Thank you for the nicely thorough history you've provided. The confluence of being testy/barking/behavioral issues and his "hallucinatory" behavior shouldn't be overlooked. His looking at the ground and barking is akin to air-snapping and star-gazing in our dogs - hallucinatory behavior thought to represent obsessive-compulsive disorder (OCD) by behaviorists and partial seizure activity by neurologists.

OCD is defined as mood/behavioral disorders characterized by repetitive, invariant, patterned behaviors that are exaggerated in intensity, frequency, and duration given the inciting stimuli (i.e., expressed out of context). The behavior interferes with health and well-being. Earlier in the course you may have been able to stop the behavior, but that may not be the case at this time. he may hide (to perform the behavior), become aggressive when you attempt to stop it, or may begin avoiding you.

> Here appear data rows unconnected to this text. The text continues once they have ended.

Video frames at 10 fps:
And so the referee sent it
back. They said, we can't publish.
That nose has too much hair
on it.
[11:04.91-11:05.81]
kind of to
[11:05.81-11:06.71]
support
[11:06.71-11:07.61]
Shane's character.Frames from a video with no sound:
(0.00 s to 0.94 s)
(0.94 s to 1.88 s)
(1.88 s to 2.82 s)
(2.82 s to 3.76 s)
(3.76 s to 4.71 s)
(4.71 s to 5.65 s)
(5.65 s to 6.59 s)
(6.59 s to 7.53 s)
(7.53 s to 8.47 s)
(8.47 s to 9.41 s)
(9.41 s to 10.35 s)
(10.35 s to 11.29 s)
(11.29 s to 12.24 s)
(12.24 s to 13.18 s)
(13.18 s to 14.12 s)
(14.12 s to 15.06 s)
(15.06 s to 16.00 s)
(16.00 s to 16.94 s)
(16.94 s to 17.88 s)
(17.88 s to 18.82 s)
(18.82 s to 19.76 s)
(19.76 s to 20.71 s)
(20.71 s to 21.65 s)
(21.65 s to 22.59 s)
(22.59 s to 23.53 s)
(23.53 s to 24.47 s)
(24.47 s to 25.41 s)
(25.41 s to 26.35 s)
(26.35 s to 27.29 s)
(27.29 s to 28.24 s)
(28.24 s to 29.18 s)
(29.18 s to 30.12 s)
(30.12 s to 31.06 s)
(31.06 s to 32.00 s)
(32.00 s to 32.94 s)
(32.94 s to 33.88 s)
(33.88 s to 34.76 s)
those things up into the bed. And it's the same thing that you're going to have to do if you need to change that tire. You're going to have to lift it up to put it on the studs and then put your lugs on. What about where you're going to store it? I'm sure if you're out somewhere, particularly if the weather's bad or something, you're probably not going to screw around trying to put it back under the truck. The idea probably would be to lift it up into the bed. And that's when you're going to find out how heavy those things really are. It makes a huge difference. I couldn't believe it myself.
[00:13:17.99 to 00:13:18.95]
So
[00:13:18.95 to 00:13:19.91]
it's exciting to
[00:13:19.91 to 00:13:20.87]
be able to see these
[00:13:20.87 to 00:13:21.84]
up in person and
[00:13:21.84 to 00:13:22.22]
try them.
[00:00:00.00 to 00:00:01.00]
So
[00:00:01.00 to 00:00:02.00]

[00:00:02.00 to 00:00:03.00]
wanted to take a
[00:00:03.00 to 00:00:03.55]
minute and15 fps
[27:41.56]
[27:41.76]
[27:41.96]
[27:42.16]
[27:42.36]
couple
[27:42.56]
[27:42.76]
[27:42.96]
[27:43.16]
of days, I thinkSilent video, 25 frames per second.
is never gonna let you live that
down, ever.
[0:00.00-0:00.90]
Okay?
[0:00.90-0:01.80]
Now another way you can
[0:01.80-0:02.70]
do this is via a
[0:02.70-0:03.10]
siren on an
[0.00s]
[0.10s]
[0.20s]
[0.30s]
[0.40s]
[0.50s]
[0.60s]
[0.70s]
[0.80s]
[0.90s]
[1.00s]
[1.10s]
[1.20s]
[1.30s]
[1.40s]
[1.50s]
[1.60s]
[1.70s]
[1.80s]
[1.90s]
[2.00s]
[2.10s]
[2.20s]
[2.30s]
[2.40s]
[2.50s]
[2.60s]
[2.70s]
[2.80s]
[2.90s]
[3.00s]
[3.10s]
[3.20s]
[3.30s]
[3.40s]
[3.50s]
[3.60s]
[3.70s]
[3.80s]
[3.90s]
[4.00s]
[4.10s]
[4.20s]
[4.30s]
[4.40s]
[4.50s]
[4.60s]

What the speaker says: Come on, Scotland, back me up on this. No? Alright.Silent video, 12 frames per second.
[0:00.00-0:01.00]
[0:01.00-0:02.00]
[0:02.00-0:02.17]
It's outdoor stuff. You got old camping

His staring at the ground and then barking may suggest partial seizures or, at least, dysphoria (a state of unease) and so, consultation with a specialist veterinary neurologist (please see here: www.acvim.org) should be considered. All cases of OCD warrant intervention which is individualized and based on frequency and severity of clinical signs. Treatment is usually a combination of behavioral and environmental modification and psychotropic medication. The goal is to minimize and if possible eliminate bouts of compulsive behavior and the concomitant anxious states that accompany them.

In general, we need to identify and eliminate trigger events/situations. No punishment should ever be used since it can heighten anxiety and worsen the problem. If possible, these pets can be redirected to an alternative and incompatible behavior (such as licking food from a toy instead of licking the skin) if the redirection doesn't make the pet more anxious. Pets should be calmly rewarded for any spontaneous calm behavior. Keeping a structured daily routine helps decrease anxiety. The most successful medications used in the treatment of OCD in people include SSRIs such as fluoxetine (Prozac) and clomipramine (Clomicalm). Typically, psychotropic therapy is necessary for longer periods of time than other anxiety-based disorders (months to years depending upon severity and how long the disorder has been ongoing). Lifelong medication use isn't unusual in severe cases.

Please respond with further questions or concerns if you wish.

Customer: replied 7 months ago.
I'm not actually that surprised. Two nights ago he barked for 8 hours straight. Nothing I did would stop him barking
Expert:  Dr. Michael Salkin replied 7 months ago.

Oh my goodness. That certainly represents a mentation (mental status) change strongly suggestive of complex partial seizure or OCD. See if you can video events for his vet or a specialist who will look at him. A picture is definitely worth a 1000 words in these patients. Please continue our conversation if you wish.

Customer: replied 7 months ago.
Do you think he is safe around children?
Expert:  Dr. Michael Salkin replied 7 months ago.

Has he shown evidence of aggression to people?